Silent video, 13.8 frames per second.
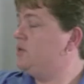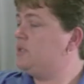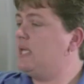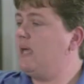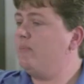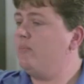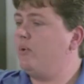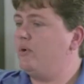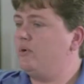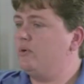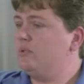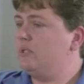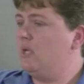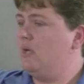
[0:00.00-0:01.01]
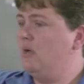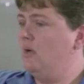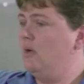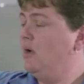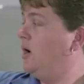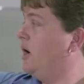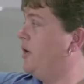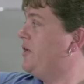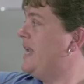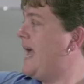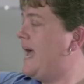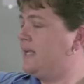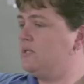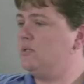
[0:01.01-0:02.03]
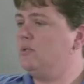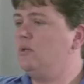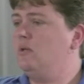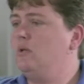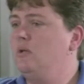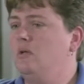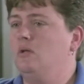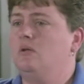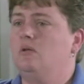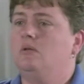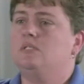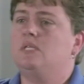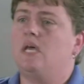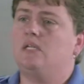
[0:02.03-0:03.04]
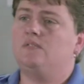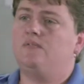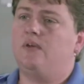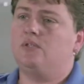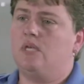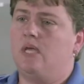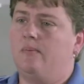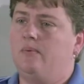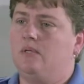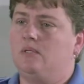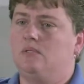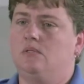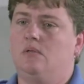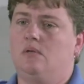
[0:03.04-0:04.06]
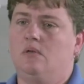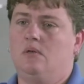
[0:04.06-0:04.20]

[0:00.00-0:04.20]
Your skateboarders are national science fair champions.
--------------------------------
[YOUR OBJECTIVE] Where the line containing "[0:00.00-0:01.01]" appears, begin copying there and continue exactly through the final line of the records; both end lines belong in the copy, pictures do not.

[COMPLETED EXERCISE]
[0:00.00-0:01.01]
[0:01.01-0:02.03]
[0:02.03-0:03.04]
[0:03.04-0:04.06]
[0:04.06-0:04.20]

[0:00.00-0:04.20]
Your skateboarders are national science fair champions.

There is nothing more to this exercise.